In April, the Office of the Privacy Commissioner of Canada (OPC) published a consultation paper and supplementary discussion document (collectively, the Consultation) regarding cross-border data transfers and other disclosures of personal information between organizations.

Background: In its 2009 Guidelines for Processing Personal Data across Borders (2009 Guidelines), the OPC expressed the opinions that:

  1. Organizations that transfer personal information to a third party (including a third party in another jurisdiction) are accountable for protecting that personal information and must use contractual or other means to provide a comparable level of protection while that information is being processed by the third party.
  2. The “transfer” of information is a use by the organization and not to be confused with a disclosure within the meaning of the Personal Information Protection and Electronic Documents Act (PIPEDA). Assuming that the information is being used for the purpose for which it was originally collected, additional consent for such a transfer is not required.
  3. Organizations should be transparent about their personal information handling practices. Among other things, organizations that might send a customer’s personal information to another jurisdiction for processing should advise customers of this practice, ideally when the information is collected.

The OPC Has Changed Its Mind: During its investigation into the Equifax data breach, the OPC revisited the position set out in (2) above. It has now concluded that a transfer of personal information by one organization to another for processing of that information likely is a “disclosure” within the meaning of PIPEDA. Consequently, the OPC now believes that an organization that wants to transfer information to a third party for processing (including a cross-border transfer) requires consent.

What Does the OPC’s Revised Position Mean for Organizations? Although the OPC is consulting the public on this shift in its guidance and could conceivably change its mind again, we think organizations should treat this new interpretation as being in effect now. After all, this is a change in interpretation, not a change in the underlying law itself.

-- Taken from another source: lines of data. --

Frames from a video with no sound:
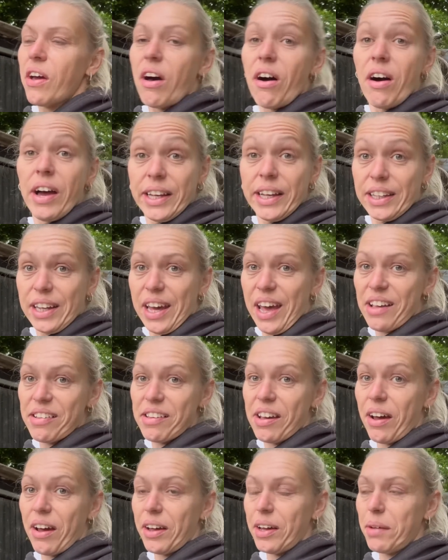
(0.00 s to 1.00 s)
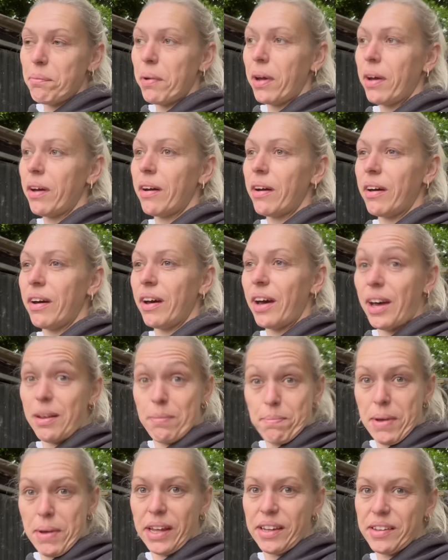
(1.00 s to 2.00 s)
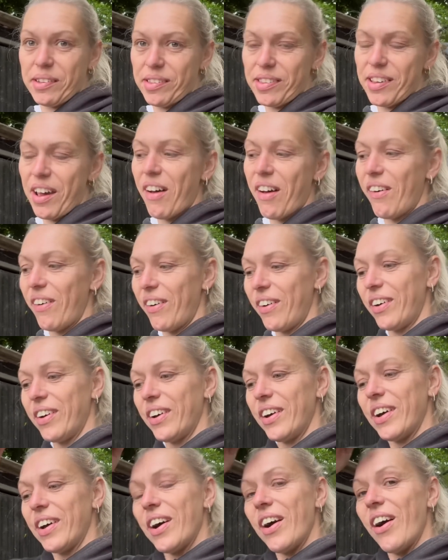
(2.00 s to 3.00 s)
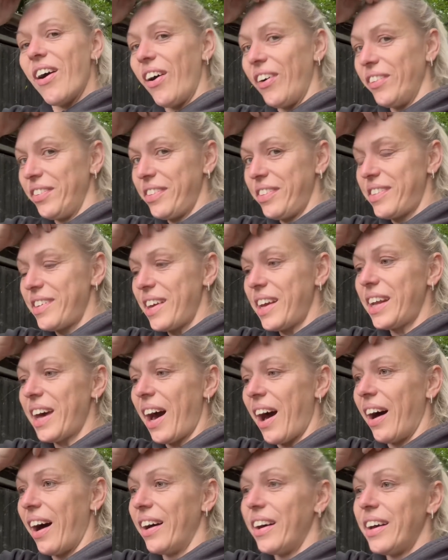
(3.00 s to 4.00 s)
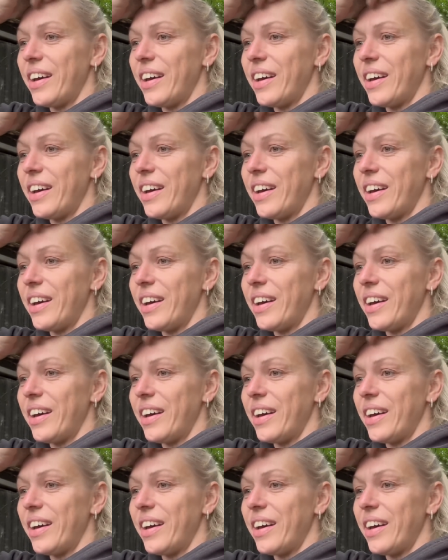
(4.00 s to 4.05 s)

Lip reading: I'm going to head home and make a start on dinner.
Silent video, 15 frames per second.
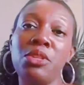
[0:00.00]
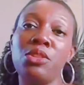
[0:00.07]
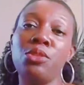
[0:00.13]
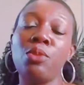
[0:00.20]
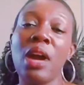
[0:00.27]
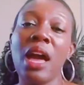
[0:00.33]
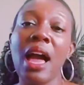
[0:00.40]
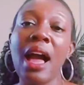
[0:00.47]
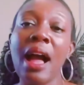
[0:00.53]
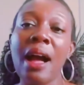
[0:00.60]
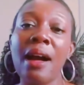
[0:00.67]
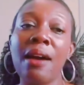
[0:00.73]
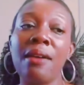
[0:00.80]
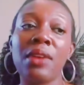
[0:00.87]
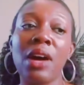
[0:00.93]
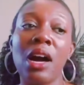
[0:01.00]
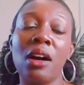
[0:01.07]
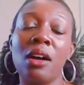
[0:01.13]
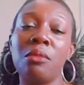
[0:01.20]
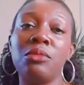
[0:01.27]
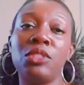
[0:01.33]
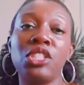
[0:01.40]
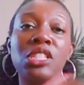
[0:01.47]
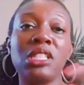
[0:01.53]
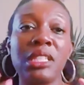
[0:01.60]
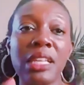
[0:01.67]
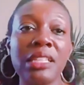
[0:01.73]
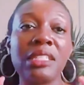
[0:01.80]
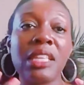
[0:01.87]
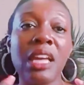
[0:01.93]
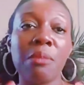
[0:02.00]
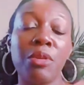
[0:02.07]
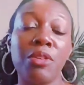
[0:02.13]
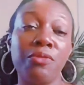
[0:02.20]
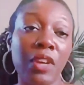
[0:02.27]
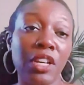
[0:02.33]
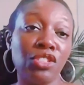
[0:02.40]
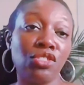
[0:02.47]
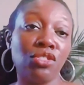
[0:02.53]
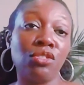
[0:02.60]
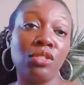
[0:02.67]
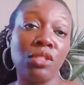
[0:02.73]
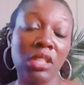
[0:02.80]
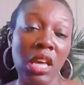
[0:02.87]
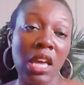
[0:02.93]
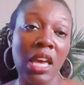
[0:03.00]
you have um, just things that professionals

  • Obtain Informed Consent: According to the OPC, an organization that discloses information across a border, including for processing, must obtain consent unless an exemption from PIPEDA applies. The form of content depends on the sensitivity of the information and the risk of harm to the individual.
    • If there a meaningful risk of significant harm to the individual from inappropriate use or disclosure of their personal information, the consent should be express, not implied.
    • Individuals would reasonably expect to be notified that their information was to be disclosed outside Canada and be subject to another country’s legal regime.
    • Individuals should be informed of their options if they do not want their personal information disclosed across borders. If the cross-border transfer of information for processing is integral to the organization’s delivery of a service, the organization will not be expected to provide an alternative. But it will be expected to provide clear and adequate information about the consequences of disclosure of the personal information across the border, so that the individual can make an informed decision whether or not to do business with the organization.

 

  • ​​Accountability: An organization should assess its policies, procedures and contracts, as well as the commercial environment and regulatory framework at home and in the other jurisdiction, to determine whether it has adequate controls in place to mitigate the risks of inappropriate use or disclosure of a customer’s personal information.
  • Assess Your Domestic Transfers of Information, Too: Although the Consultation focuses on cross-border data flows, the OPC’s change in policy position is relevant for domestic transfers of information as well, such as transfers to the firm’s service providers. We recommend that organizations consider whether, in light of the sensitivity of the information and potential risks associated with the transfer of information, they have given enough information to their customers to enable them to meaningfully consent to the transfer and disclosure of information to another organization. They also should assess their outsourcing arrangements to confirm that third parties have adequate controls in place to protect the personal information of the firm’s customers.

The deadline for commenting on the Consultation is June 28.